— Caitlin, on doit y aller, sors de la salle de bains maintenant !
Je regarde l'heure. À peine 7h15, j'ai encore cinq minutes au moins devant moi avant d'être en retard. Maman a toujours été bien trop stressée avec les horaires...
Et ce lundi, j'ai besoin de temps. J'ai été malade tout le week-end et même si je suis remise, je suis encore toute pâle, mon nez est rougi et j'ai les joues creusées. Et ça, c'est sans parler de mes cernes... Je vais devoir jouer du maquillage pour effacer tout ça, ou au moins pour réparer un maximum de dégâts.
— Caitlin, je sais que tu m'as entendue !
— Oui oui, j'arrive !
Je soupire en me regardant dans le miroir. On va dire que j'ai fait de mon mieux... Machinalement, je passe ma main dans mes cheveux blond cendré, qui ondulent un peu : parfois, je fais l'effort de les tresser, mais si je me lance là-dedans maintenant, je vais faire criser maman.
Dans ma boîte à bijoux posée sur une étagère à côté de la glace, j'attrape un bracelet vert, que je passe à mon poignet. Sa vue me redonne le sourire, ce qui n'était pas une tâche facile en ce lundi matin où deux mortelles heures de SES m'attendent.

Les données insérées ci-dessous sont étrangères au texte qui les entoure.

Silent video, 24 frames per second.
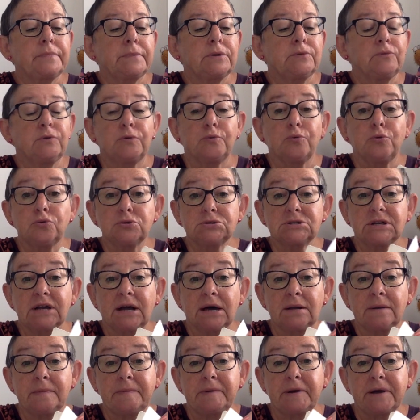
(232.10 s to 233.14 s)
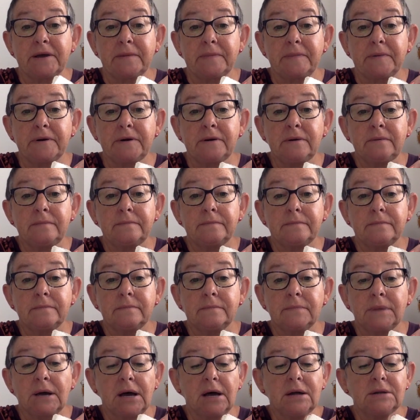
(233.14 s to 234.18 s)
with watercolour paper,
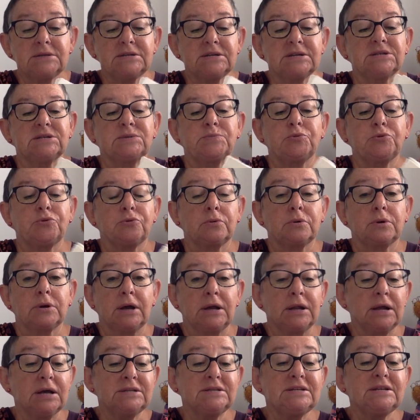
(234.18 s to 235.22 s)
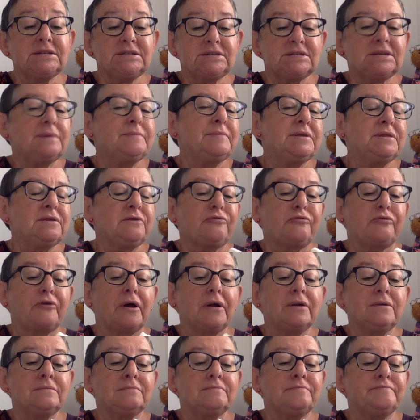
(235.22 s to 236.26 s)
artist book. And I did some in the
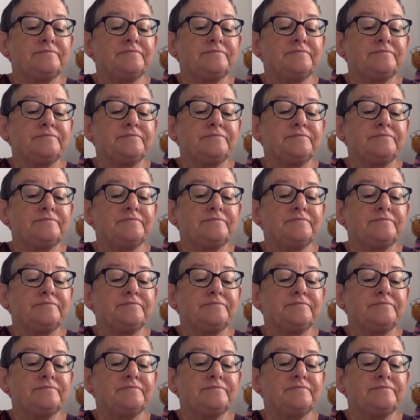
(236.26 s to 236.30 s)
front.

Le pire, c'est que je n'ai même pas pu profiter de mon week-end, clouée au lit alors que tous mes amis s'étaient donné rendez-vous samedi soir pour faire la fête. Alors j'ai bien besoin de la force que mon bracelet me communique pour m'aider à affronter cette journée... m'a été offert par mon copain, Maël, lorsque nous avons fêté nos six mois de couple. Je frissonne encore en me souvenant du moment où il m'a pris la main pour glisser le bijou le long de mon poignet, en me disant qu'il l'avait choisi parce qu'il lui rappelait la couleur de mes yeux. Ensuite, il s'est penché pour me glisser à l'oreille :
— Je t'aime tellement, Caitlin. Ma belle émeraude...

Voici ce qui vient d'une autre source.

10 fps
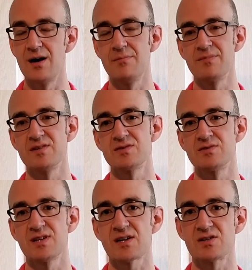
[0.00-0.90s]
these 2
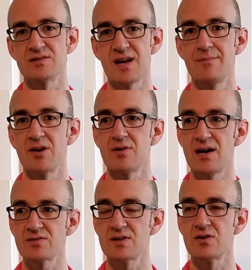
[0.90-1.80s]
sections, I'm going to
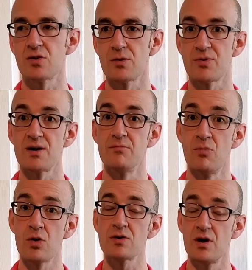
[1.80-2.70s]
gradually incorporate
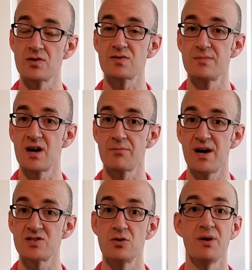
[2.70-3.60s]
more notes from the
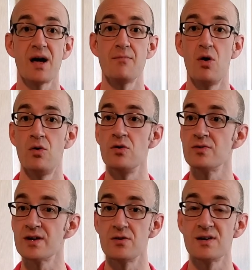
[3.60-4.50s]
arpeggio, but I'm
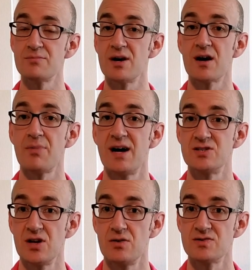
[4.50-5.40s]
only going to play
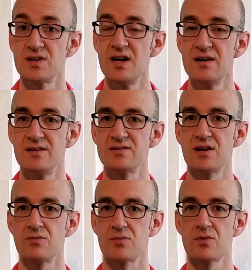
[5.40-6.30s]
arpeggios. This
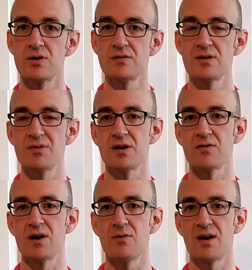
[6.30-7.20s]
can really be a
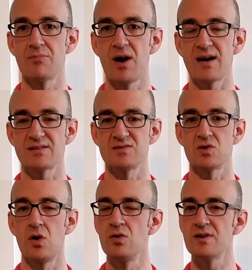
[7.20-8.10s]
great way to practice
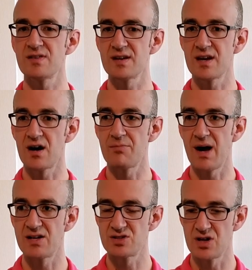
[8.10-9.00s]
only thinking
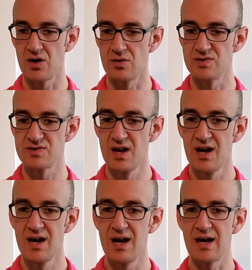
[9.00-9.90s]
arpeggios
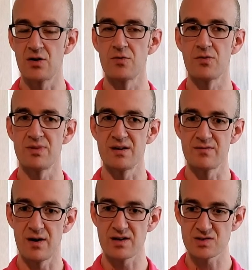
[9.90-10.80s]
and go from being
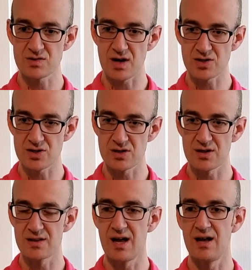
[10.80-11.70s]
very structured
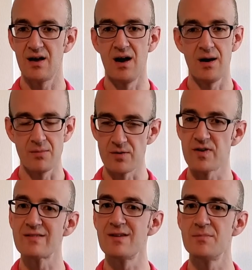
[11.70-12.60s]
and or
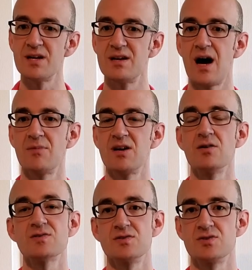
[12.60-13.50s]
very limited in how many
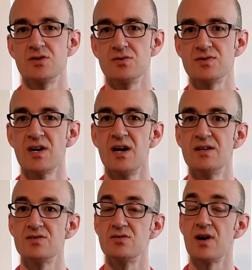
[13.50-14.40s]
notes you choose
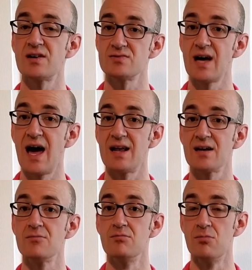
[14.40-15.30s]
to gradually
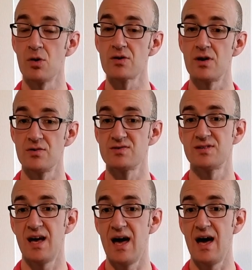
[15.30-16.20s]
adding more notes
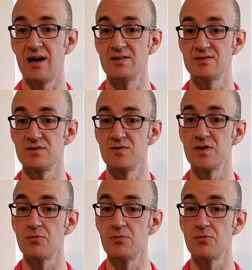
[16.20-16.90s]
as you feel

Les mots résonnent toujours dans ma tête, comme s'il venait tout juste de les prononcer. Je crois qu'ils ne s'arrêteront jamais de le faire...
— Caitlin ! CAITLIN !
Maman revient à la charge, plus vigoureusement cette fois, me tirant brutalement de mes douces rêveries. Même si mon apparence n'est pas aussi parfaite que je l'aurais souhaité, il va vraiment falloir que je sorte... Tant pis, ce n'est qu'un jour de lycée ordinaire, après tout, pas le gala de fin d'année. Je sors dans le couloir, passe devant ma mère qui semble soulagée de me voir enfin, puis rejoins ma chambre pour y récupérer mon sac de cours. Dans mon dos, je l'entends qui peste :
— J'ai une réunion importante ce matin, Caitlin. J'espère vraiment je serai à l'heure. Je te préviens : si je suis en retard à cause de toi, je te prive de shopping pour un mois !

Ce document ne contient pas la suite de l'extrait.